Connects a given username to the Oracle Database. When you run a
CONNECT command, the site profile, glogin.sql, and the user profile,
login.sql, are processed in that order. CONNECT does not reprompt
for username or password if the initial connection does not succeed.

CONN[ECT] [{logon|/|proxy} [AS {SYSOPER|SYSDBA|SYSASM}] [edition=value]]

where logon has the following syntax:
username[/password][@connect_identifier]

where proxy has the syntax:
proxyuser[username][/password][@connect_identifier]
NOTE: Brackets around username in proxy are required syntax


SQL>


Remember !  These are SQL*Plus commands, not SQL Language commands.  So you won't see help about CREATE or ALTER or SELECT and other such commands.

Since, it uses a plain-text file (helpus.sql in this case) to load the help information, it is possible to extend this.
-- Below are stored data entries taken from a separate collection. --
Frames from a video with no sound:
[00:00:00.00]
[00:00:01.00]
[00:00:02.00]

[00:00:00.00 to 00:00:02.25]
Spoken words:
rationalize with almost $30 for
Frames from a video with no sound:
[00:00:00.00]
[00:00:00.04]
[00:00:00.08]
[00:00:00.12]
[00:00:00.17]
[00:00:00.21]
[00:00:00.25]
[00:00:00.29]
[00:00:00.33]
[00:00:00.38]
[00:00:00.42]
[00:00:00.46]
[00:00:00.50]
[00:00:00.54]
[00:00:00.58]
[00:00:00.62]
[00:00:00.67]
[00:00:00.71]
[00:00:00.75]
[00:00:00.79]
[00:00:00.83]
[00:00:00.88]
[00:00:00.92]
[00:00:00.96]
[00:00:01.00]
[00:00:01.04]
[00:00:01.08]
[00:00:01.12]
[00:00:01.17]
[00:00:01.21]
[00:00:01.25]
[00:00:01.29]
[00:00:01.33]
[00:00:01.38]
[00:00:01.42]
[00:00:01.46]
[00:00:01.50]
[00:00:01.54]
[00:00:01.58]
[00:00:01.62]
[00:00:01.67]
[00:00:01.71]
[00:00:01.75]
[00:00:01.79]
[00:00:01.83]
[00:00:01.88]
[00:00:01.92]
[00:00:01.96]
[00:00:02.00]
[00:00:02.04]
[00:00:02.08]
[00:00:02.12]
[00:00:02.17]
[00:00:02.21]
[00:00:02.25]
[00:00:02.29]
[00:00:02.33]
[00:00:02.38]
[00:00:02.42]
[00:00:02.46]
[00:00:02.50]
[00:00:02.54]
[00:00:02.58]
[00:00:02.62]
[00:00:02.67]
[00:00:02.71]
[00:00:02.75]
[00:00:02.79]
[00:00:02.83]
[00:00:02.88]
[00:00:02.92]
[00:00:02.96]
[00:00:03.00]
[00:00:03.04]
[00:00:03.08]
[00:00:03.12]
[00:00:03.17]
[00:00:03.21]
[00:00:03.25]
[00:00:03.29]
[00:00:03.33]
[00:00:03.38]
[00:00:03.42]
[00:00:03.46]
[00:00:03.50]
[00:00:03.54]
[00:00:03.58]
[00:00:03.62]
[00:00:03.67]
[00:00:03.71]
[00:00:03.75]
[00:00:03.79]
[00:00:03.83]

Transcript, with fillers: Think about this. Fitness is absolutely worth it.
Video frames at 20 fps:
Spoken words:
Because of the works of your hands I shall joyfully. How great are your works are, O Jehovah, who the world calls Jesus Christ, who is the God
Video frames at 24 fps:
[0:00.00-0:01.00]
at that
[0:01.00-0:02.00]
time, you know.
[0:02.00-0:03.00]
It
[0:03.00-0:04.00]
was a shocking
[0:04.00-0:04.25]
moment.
For example, I copy helpus.sql as helpcustom.sql and add these lines into the scrip file :

INSERT INTO SYSTEM.HELP VALUES ('DBINFO', 1, NULL);
INSERT INTO SYSTEM.HELP VALUES ('DBINFO', 2, 'This Hemant''s Test Database');
INSERT INTO SYSTEM.HELP VALUES ('DBINFO', 3, 'A Playground database');
INSERT INTO SYSTEM.HELP VALUES ('DBINFO', 4, 'Running 11.2.0.4 on Linux');

INSERT INTO SYSTEM.HELP VALUES ('OWNERINFO', 1, NULL);
INSERT INTO SYSTEM.HELP VALUES ('OWNERINFO', 2, 'Test Database owned by Hemant');
INSERT INTO SYSTEM.HELP VALUES ('CONTENTS', 1, NULL);
INSERT INTO SYSTEM.HELP VALUES ('CONTENTS', 2, 'Various Experiments by Hemant');

INSERT INTO SYSTEM.HELP VALUES ('WHO IS HEMANT', 1, NULL);
INSERT INTO SYSTEM.HELP VALUES ('WHO IS HEMANT', 2, 'Hemant K Chitale');
INSERT INTO SYSTEM.HELP VALUES ('WHO IS HEMANT', 3, 'https://hemantoracledba.blogspot.com');

COMMIT;


and then I run the command :

sqlplus -S system/oracle @helpbld.sql `pwd` helpcustom.sql


And view the results :

SQL> connect hemant/hemant
Connected.
SQL> help dbinfo

This Hemant's Test Database
A Playground database
Running 11.2.0.4 on Linux

SQL> help ownerinfo

Test Database owned by Hemant

SQL> help who is hemant

Hemant K Chitale
https://hemantoracledba.blogspot.com

SQL>
SQL> help startup

STARTUP
-------

Starts an Oracle instance with several options, including mounting,
and opening a database.

STARTUP options | upgrade_options

where options has the following syntax:
[FORCE] [RESTRICT] [PFILE=filename] [QUIET] [ MOUNT [dbname] |
[ OPEN [open_options] [dbname] ] |
NOMOUNT ]

where open_options has the following syntax:
READ {ONLY | WRITE [RECOVER]} | RECOVER

and where upgrade_options has the following syntax:
[PFILE=filename] {UPGRADE | DOWNGRADE} [QUIET]


SQL> help shutdown

SHUTDOWN
--------

Shuts down a currently running Oracle Database instance, optionally
closing and dismounting a database.

SHUTDOWN [ABORT|IMMEDIATE|NORMAL|TRANSACTIONAL [LOCAL]]


SQL>


And, so, the SQL*Plus HELP command can be customised !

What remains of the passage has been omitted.